> PROBLEM REQUIREMENTS:
All of the data that follows should be retyped exactly, please, except the pictures.

*** Opening of RECORDS FOR THE EXERCISE ***

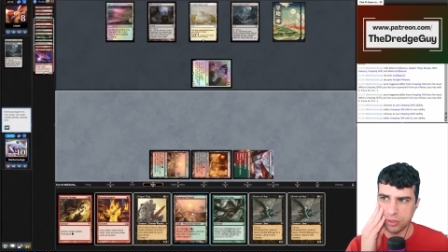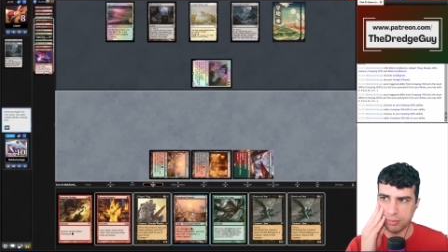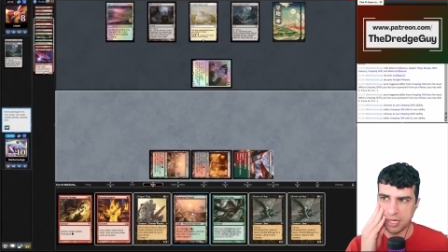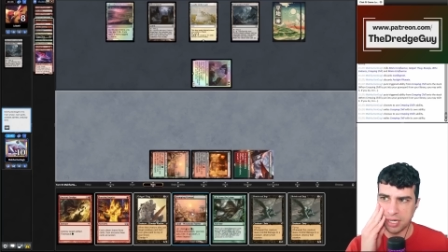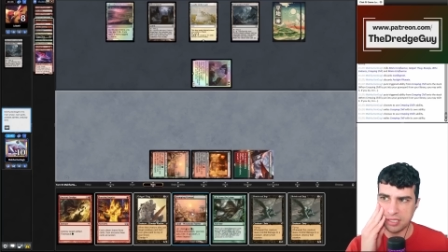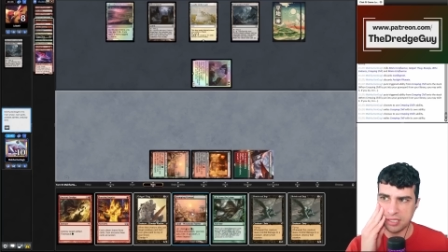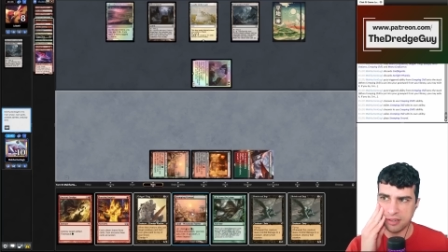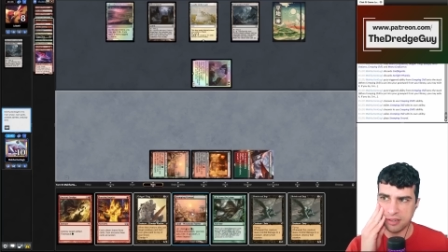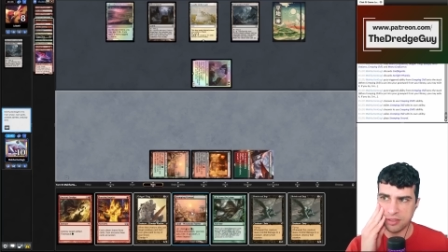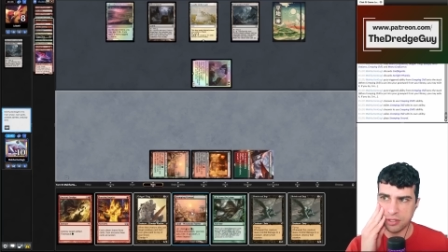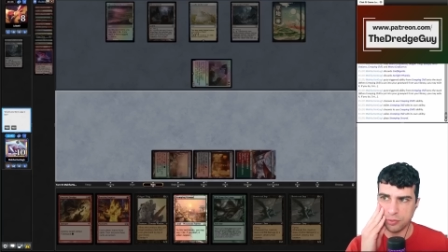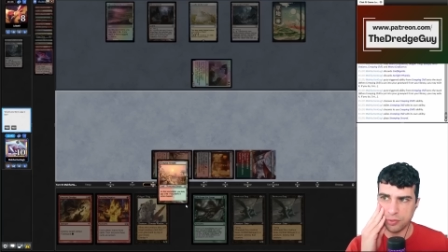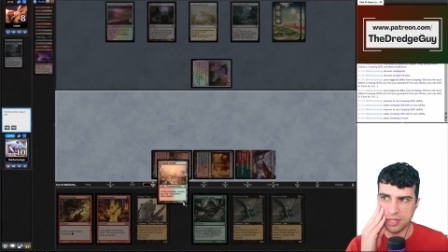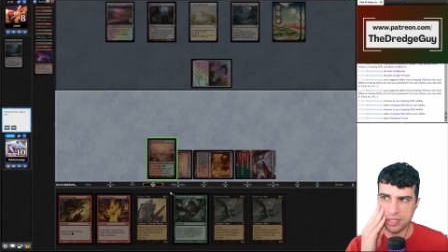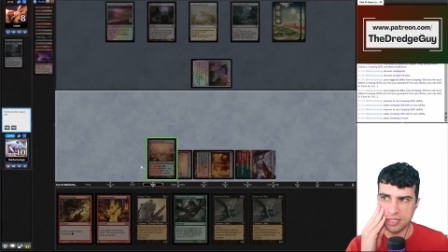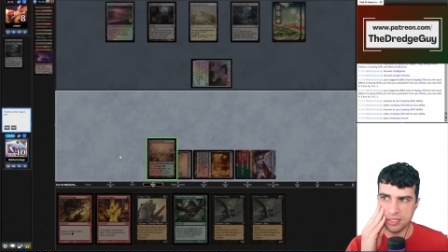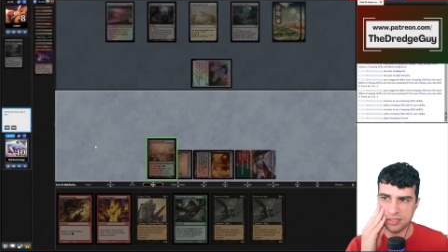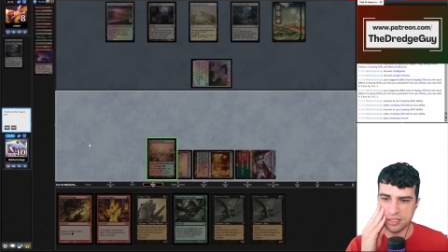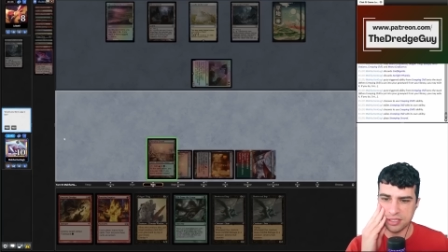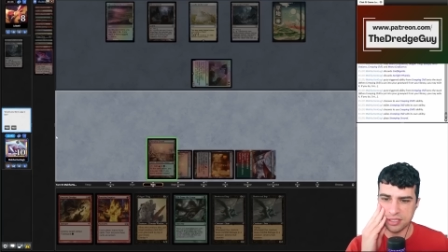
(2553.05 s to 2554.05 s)
might have the win
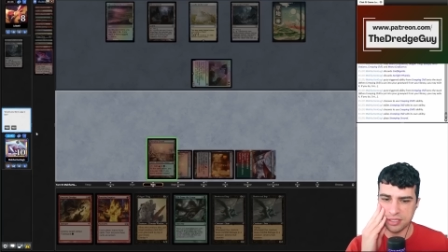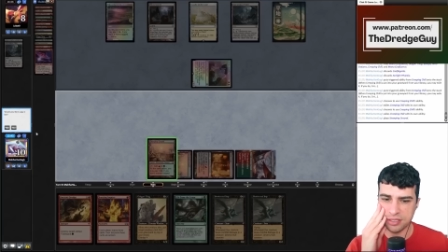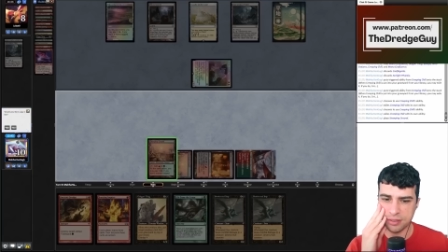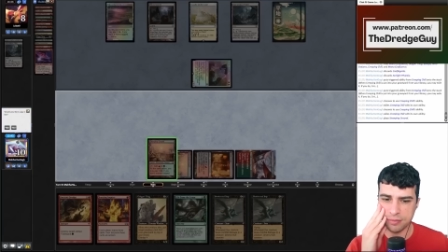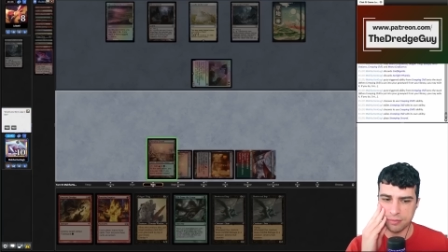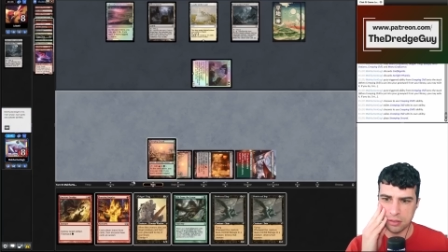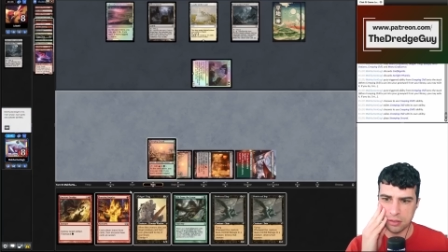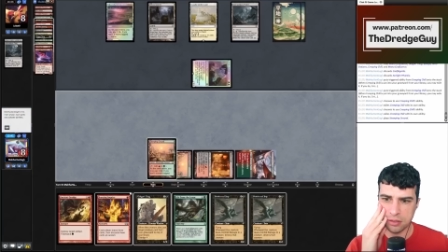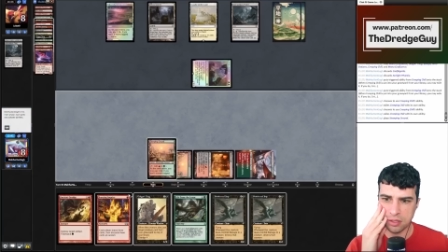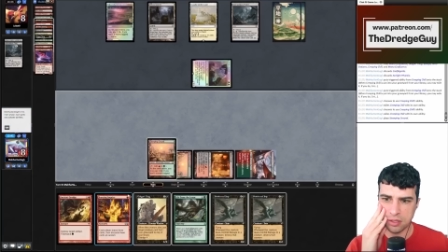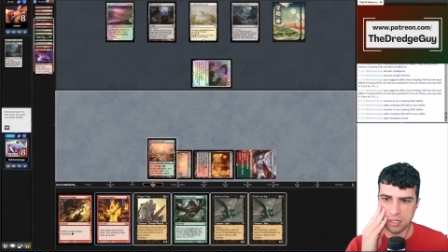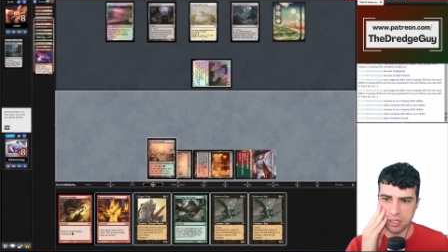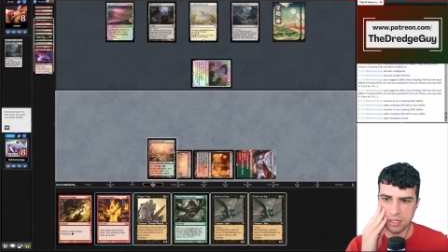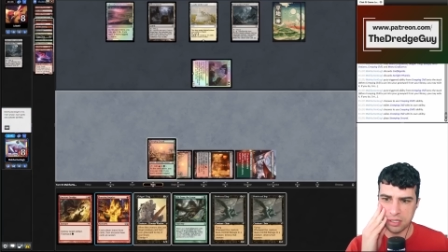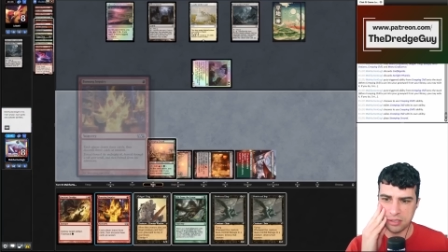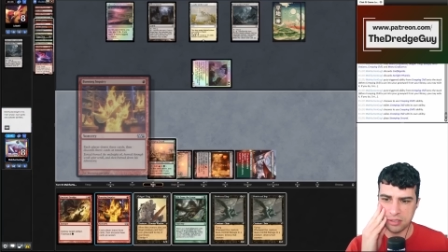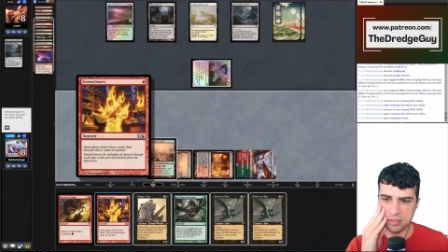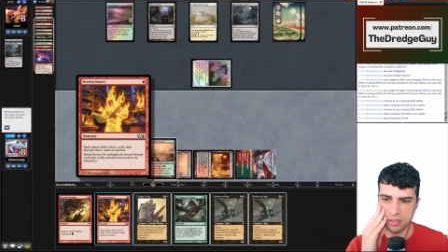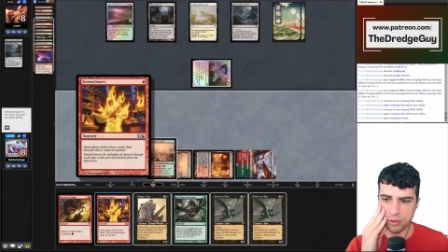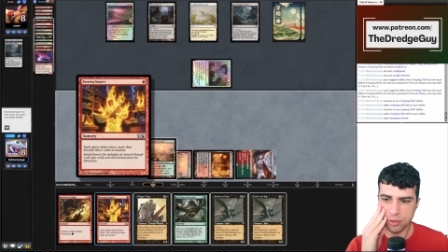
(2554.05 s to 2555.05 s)
this turn.
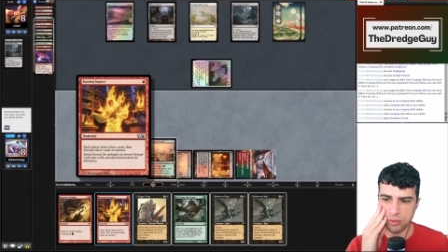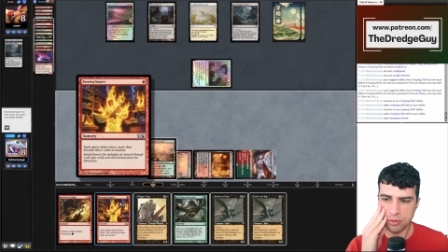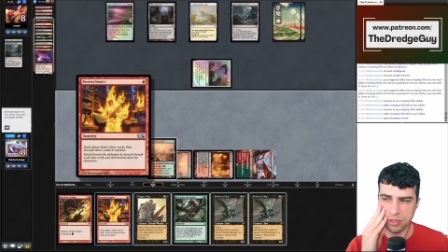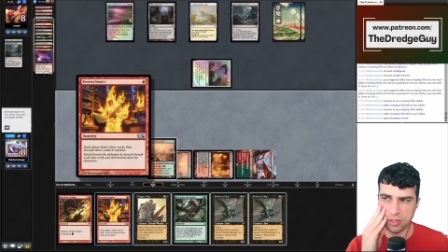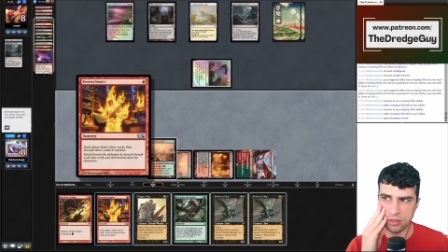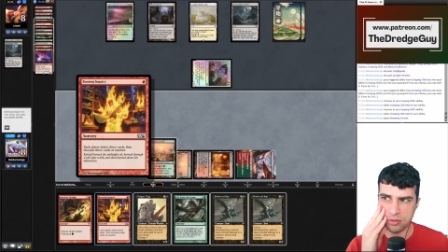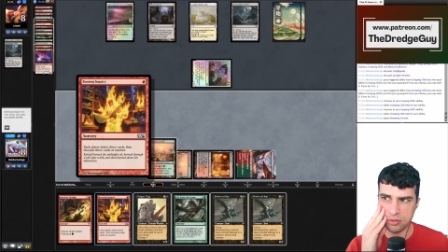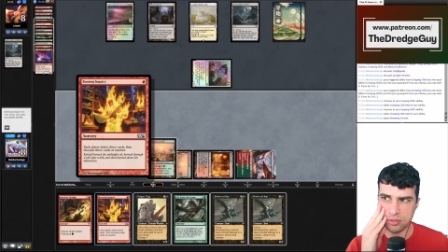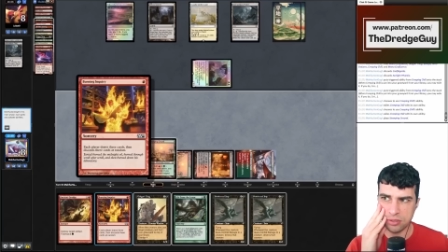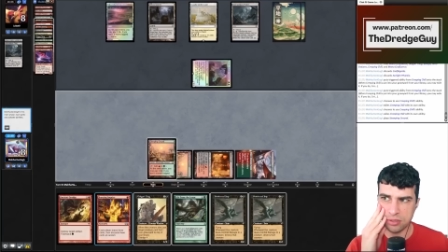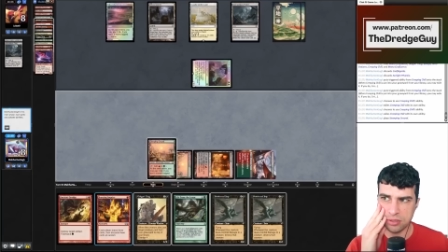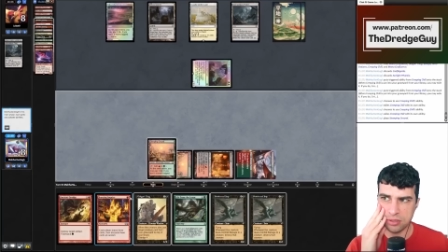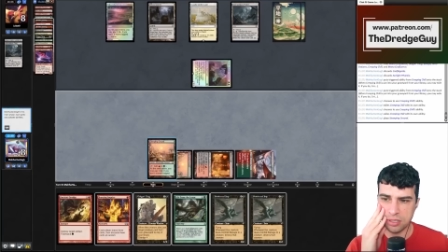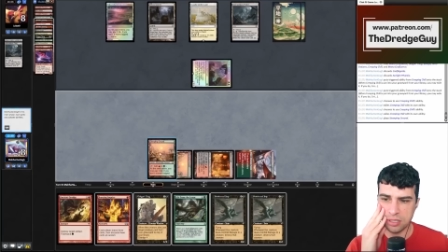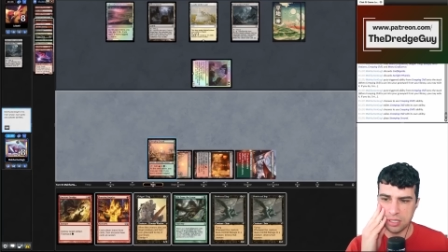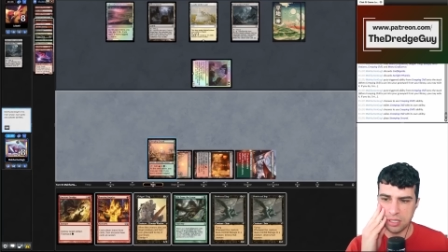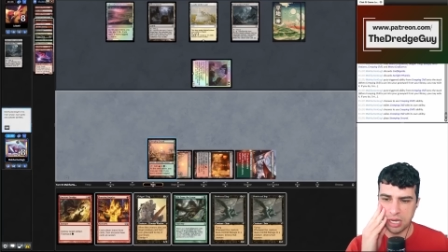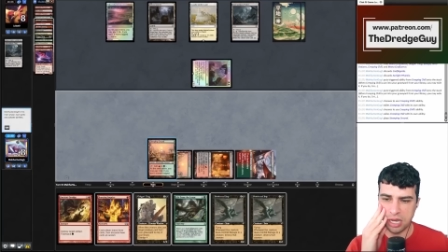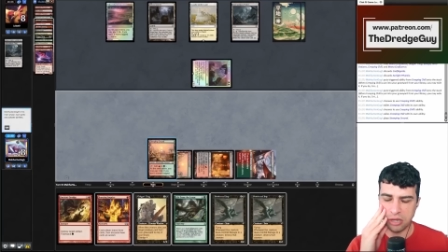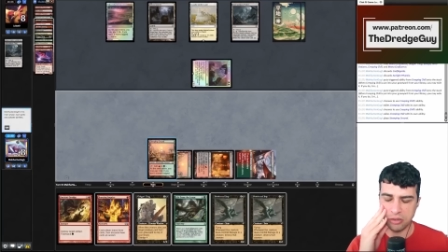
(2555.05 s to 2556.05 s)
Okay, Stomping Ground.
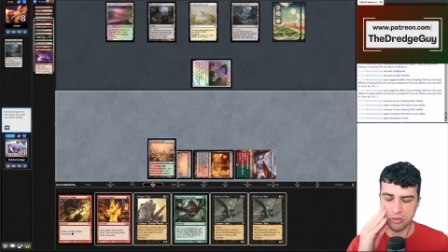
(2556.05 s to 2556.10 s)
I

*** Close of RECORDS FOR THE EXERCISE ***

> WRITTEN RESPONSE:
(2553.05 s to 2554.05 s)
might have the win
(2554.05 s to 2555.05 s)
this turn.
(2555.05 s to 2556.05 s)
Okay, Stomping Ground.
(2556.05 s to 2556.10 s)
I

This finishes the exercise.